A common situation that writers have is that, in expressing an experience or a feeling, they are loved by those who have experienced similar things but ridiculed by those who have not. When a reader has experiential ground for a piece of writing, the writing reflects a subjective state with which he is familiar; this creates a sense of recognition and a sense also of being understood. Both of these are helpful, and both evoke respect and goodwill. The person who has not experienced the same feelings or lifestyles, on the other hand, has no recognition; and he is therefore typically left wondering what has been written - as well as whether it's anything worthwhile.

How indeed does one convey an emotion to someone who has not felt it?
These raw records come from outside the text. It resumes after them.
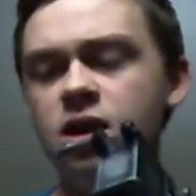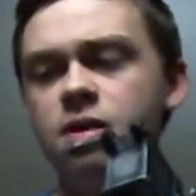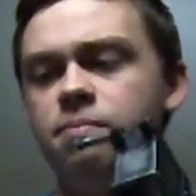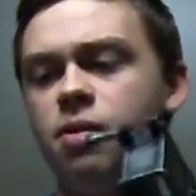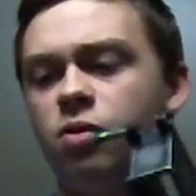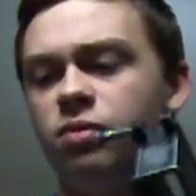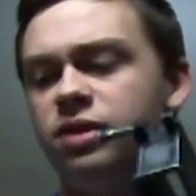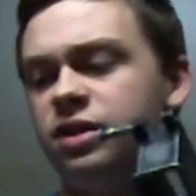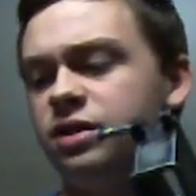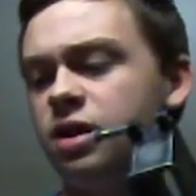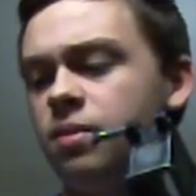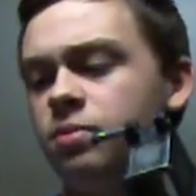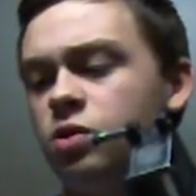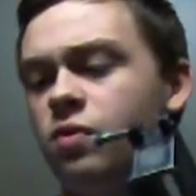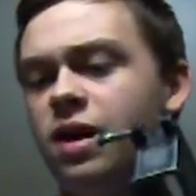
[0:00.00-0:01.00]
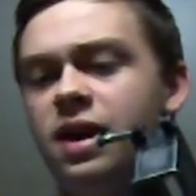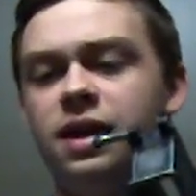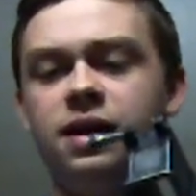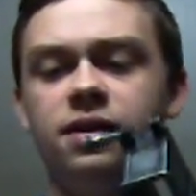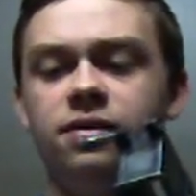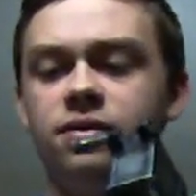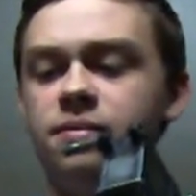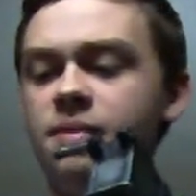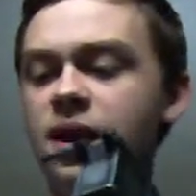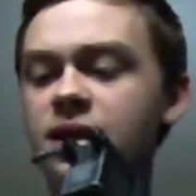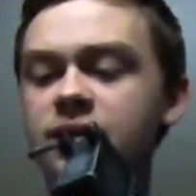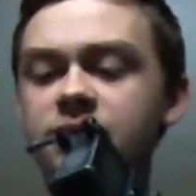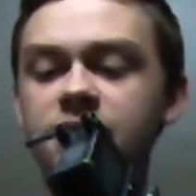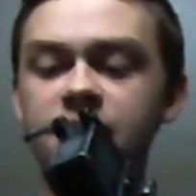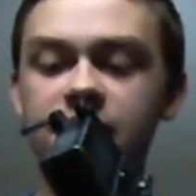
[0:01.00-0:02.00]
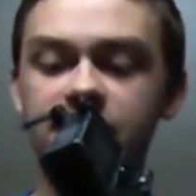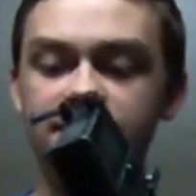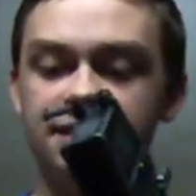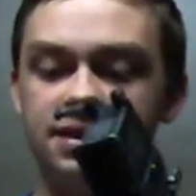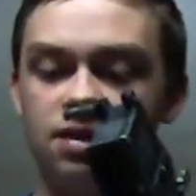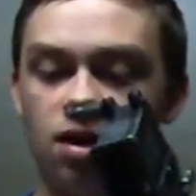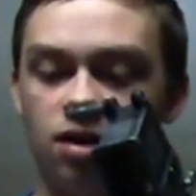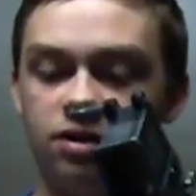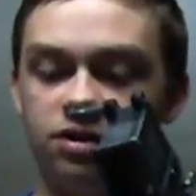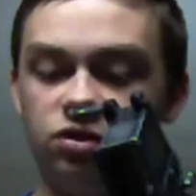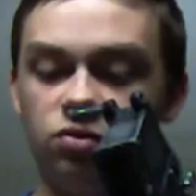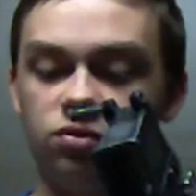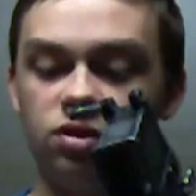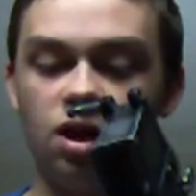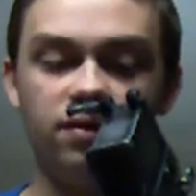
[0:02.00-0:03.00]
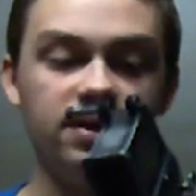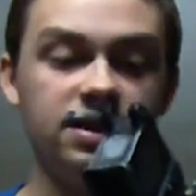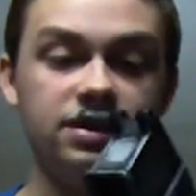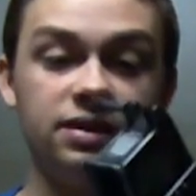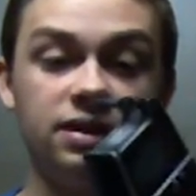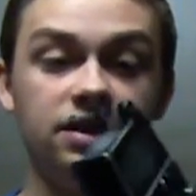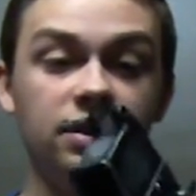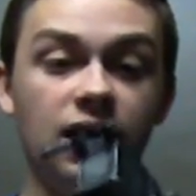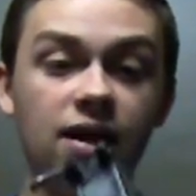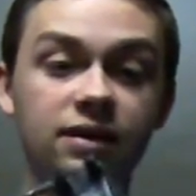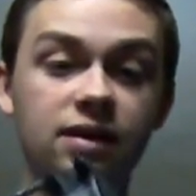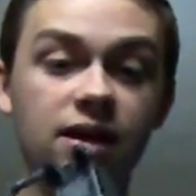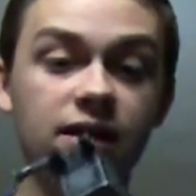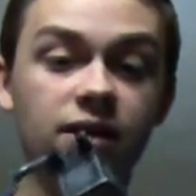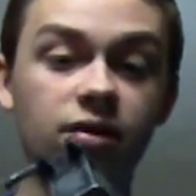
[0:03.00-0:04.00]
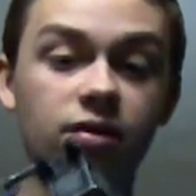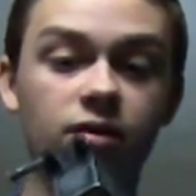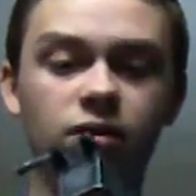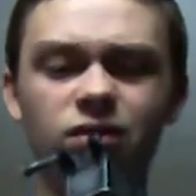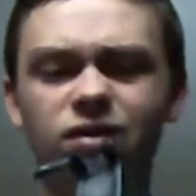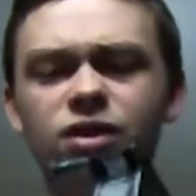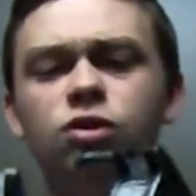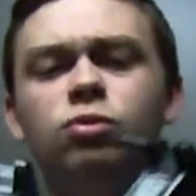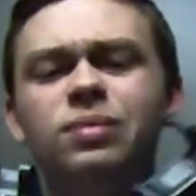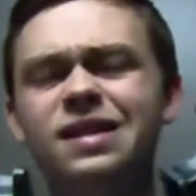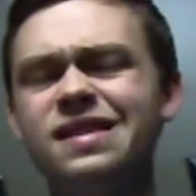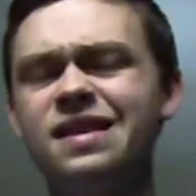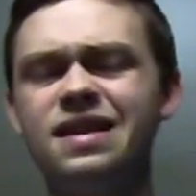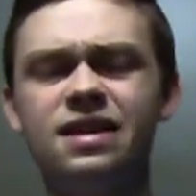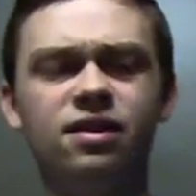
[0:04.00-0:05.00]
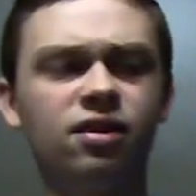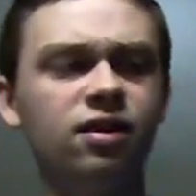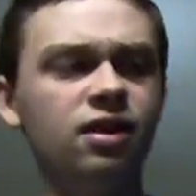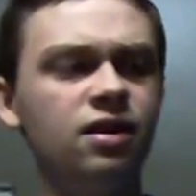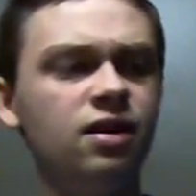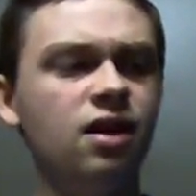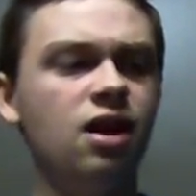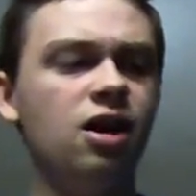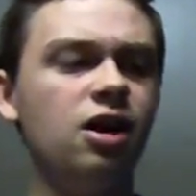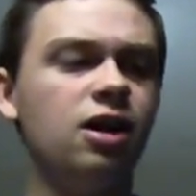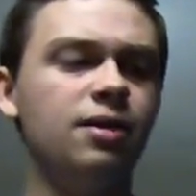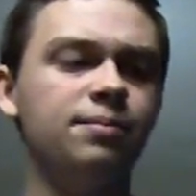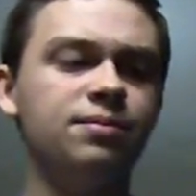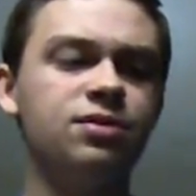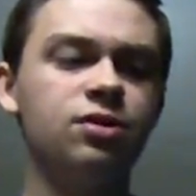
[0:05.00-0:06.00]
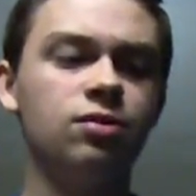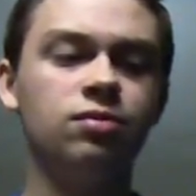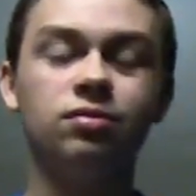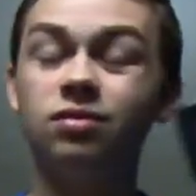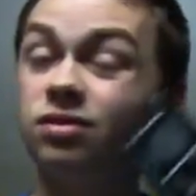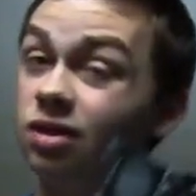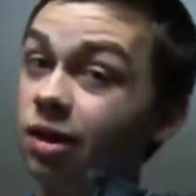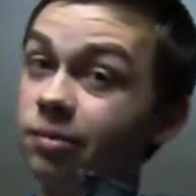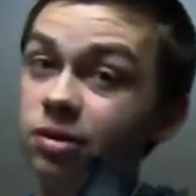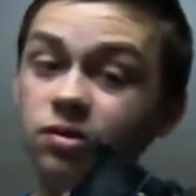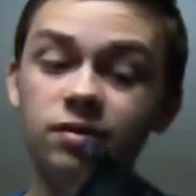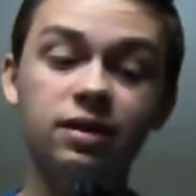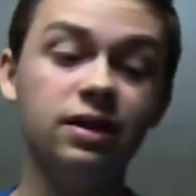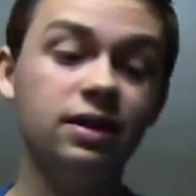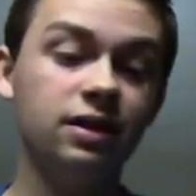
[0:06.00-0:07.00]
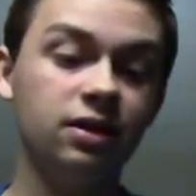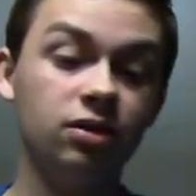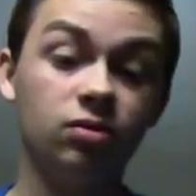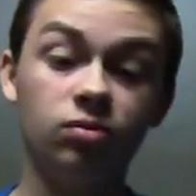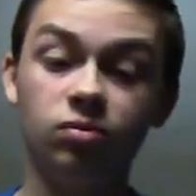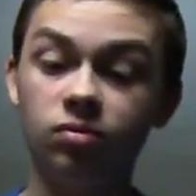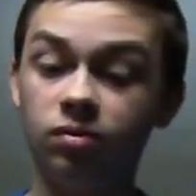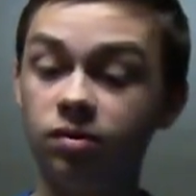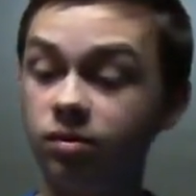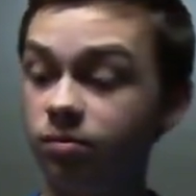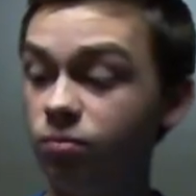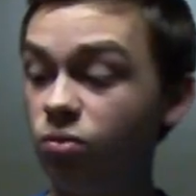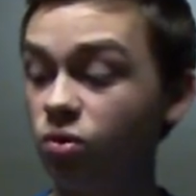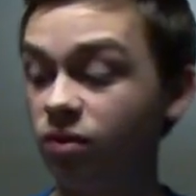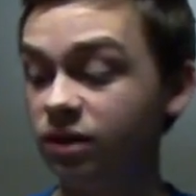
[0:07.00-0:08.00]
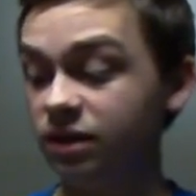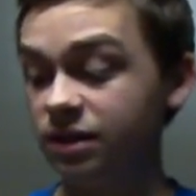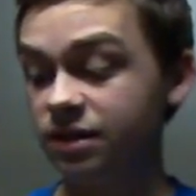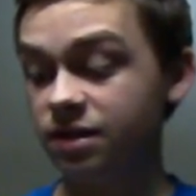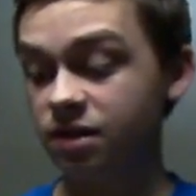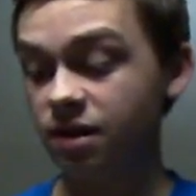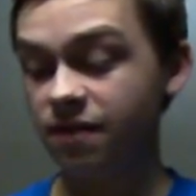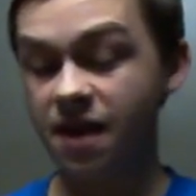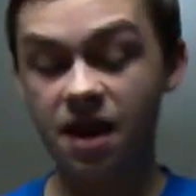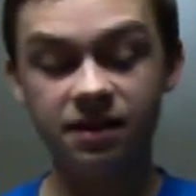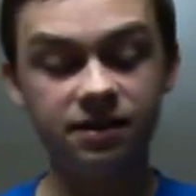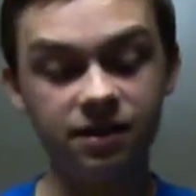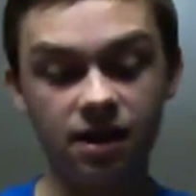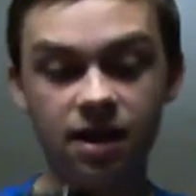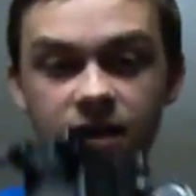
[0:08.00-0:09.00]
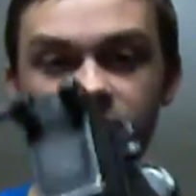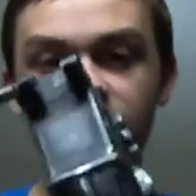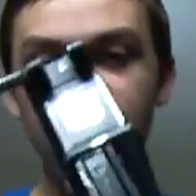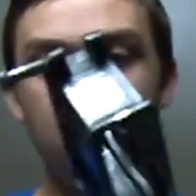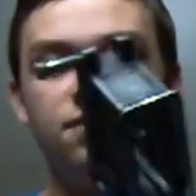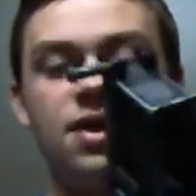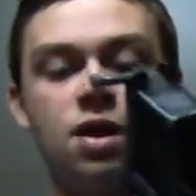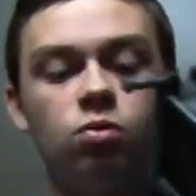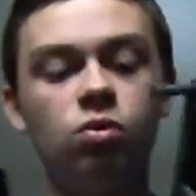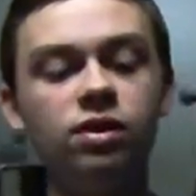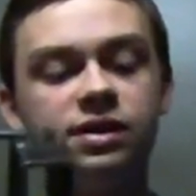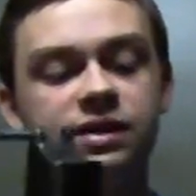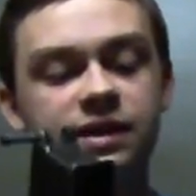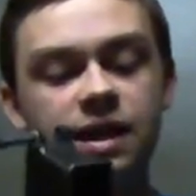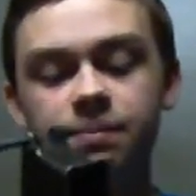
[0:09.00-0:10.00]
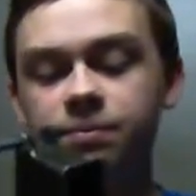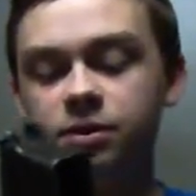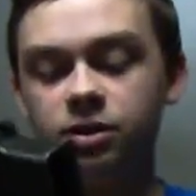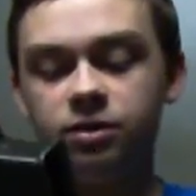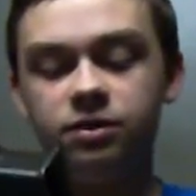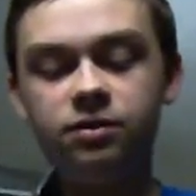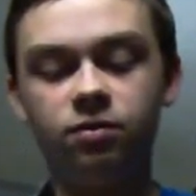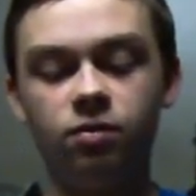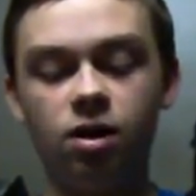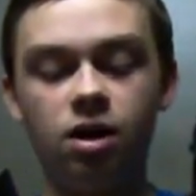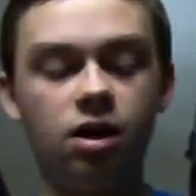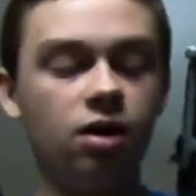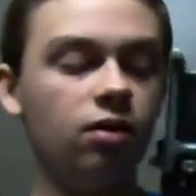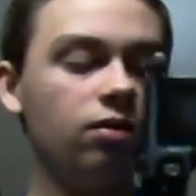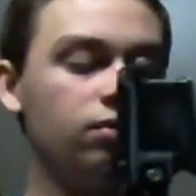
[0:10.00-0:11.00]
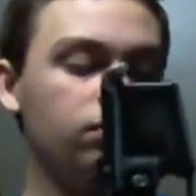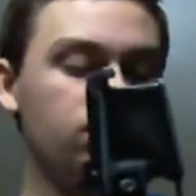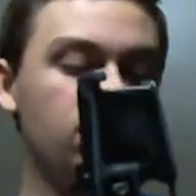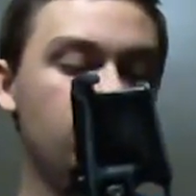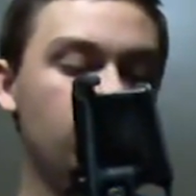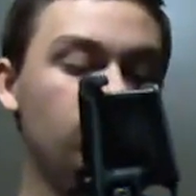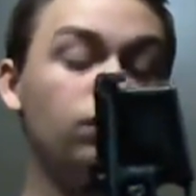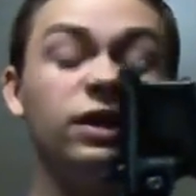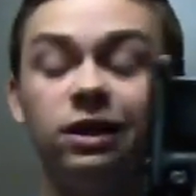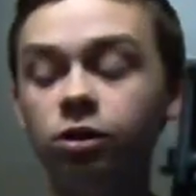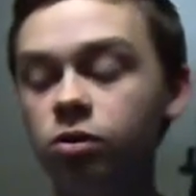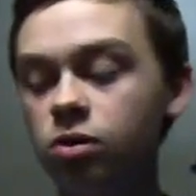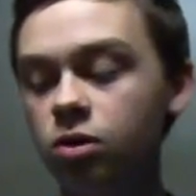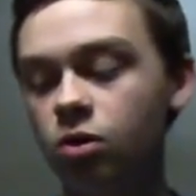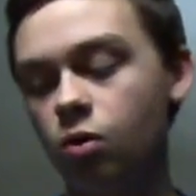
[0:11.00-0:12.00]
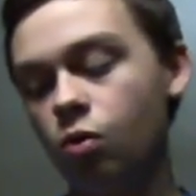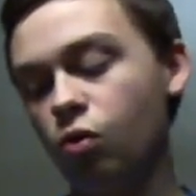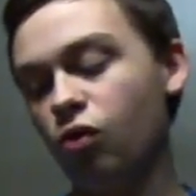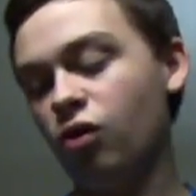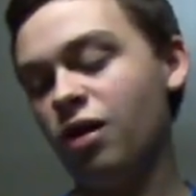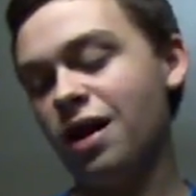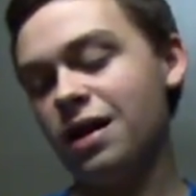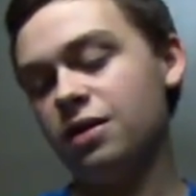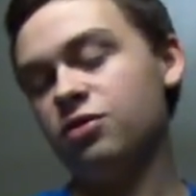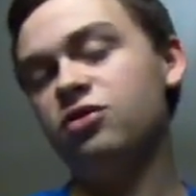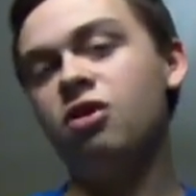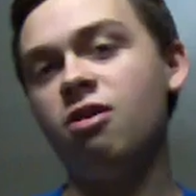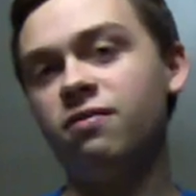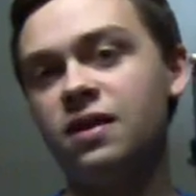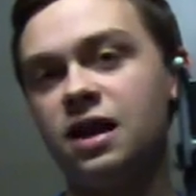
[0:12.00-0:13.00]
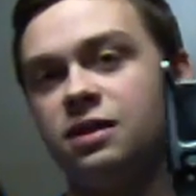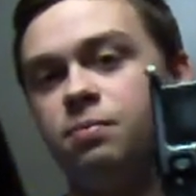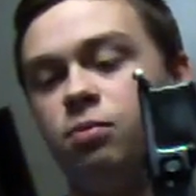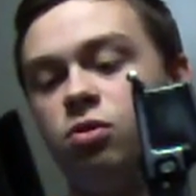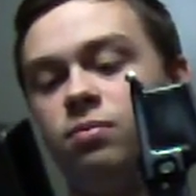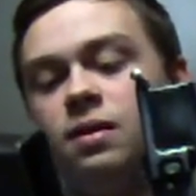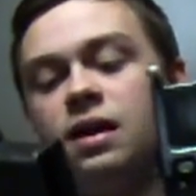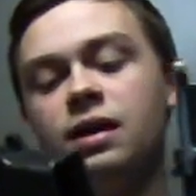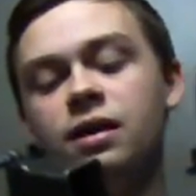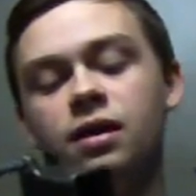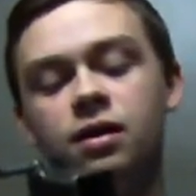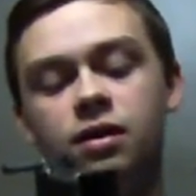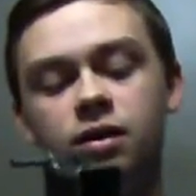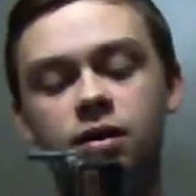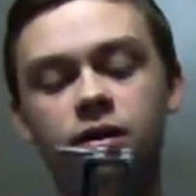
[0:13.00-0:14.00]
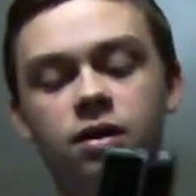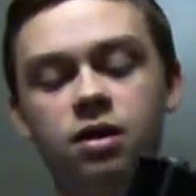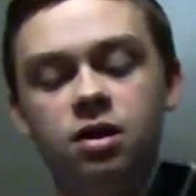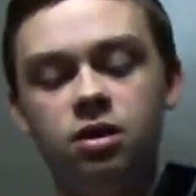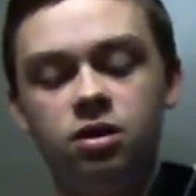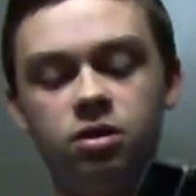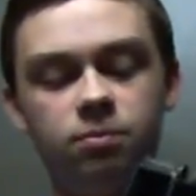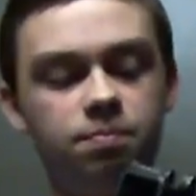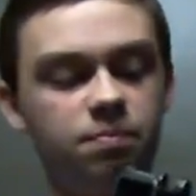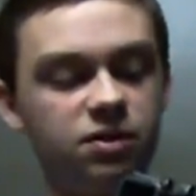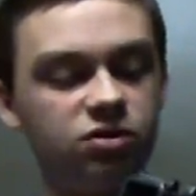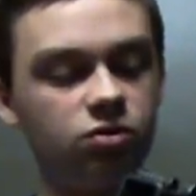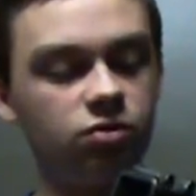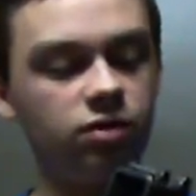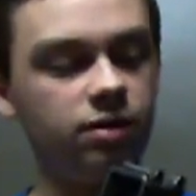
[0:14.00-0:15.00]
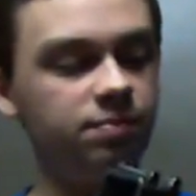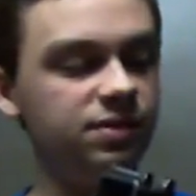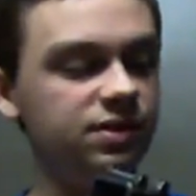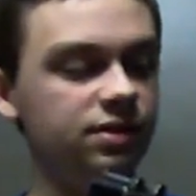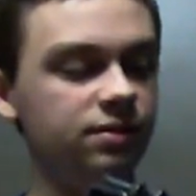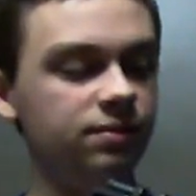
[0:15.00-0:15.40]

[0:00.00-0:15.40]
But with the WA, the magazine gets stuck, so it's obviously a lot tighter, or a little bit tighter. So WE, more realistic on that side. They will accept real or airsoft gas blowback pistol grips.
How if not through metaphor - through comparing the processes to something with which the reader is familiar - or by attempting to put it in terms that reflect the reader's neurological state? A person who has no context - or limited context, or erroneous context - for what's being conveyed may not only be annoyed but become full of hatred. The feelings that he has either not known or decided wrong-made - or both -
now come at him though a random piece of writing. So what is this reluctant reader to do?

Let's turn this around; What is the writer to do in order to make his work palatable to the reluctant reader? At stake is more than the writer's popularity; at stake is how the world views the emotions conveyed. And this means: Figuring out how the reader thinks and what he has known; and present the work in reference to this knowledge. And when the issue is with feelings, I believe that it's worthwhile to
describe them as they are felt - intrinsically - and then, once referential (external) analytical perspective is possible to come up with referential definition.
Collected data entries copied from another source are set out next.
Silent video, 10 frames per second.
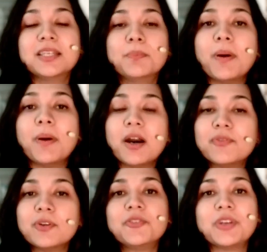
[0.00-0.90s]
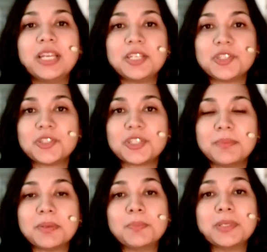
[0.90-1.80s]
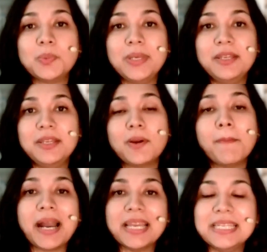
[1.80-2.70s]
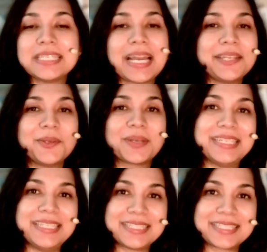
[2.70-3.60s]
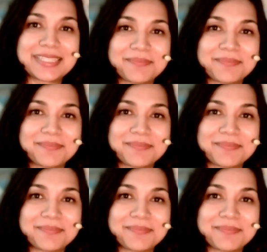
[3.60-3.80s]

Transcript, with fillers: the powerful relationship between your mind and your kidneys.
And then feed them into each other - feed heart and mind into each other - in the process checking, improving, completing, enhancing and finally mastering - until they produce beautiful work.

There is also of course the hostile-takeover model (derived from corporate law): Conveying something so powerfully and beautifully that even the cynics will be swayed. The first model is that of catering to the consumer; the second is that of overpowering his defenses with truth and beauty of one's work. I believe there is room for both, and I hope that devices such as extended metaphor and intrinsic-referential synthesis can be used by people to convincingly and completely convey emotional and intrapersonal states in order that the totality of human experience - or at least more and more of it in pieces - can be made available to the reader and thus both felt and understood.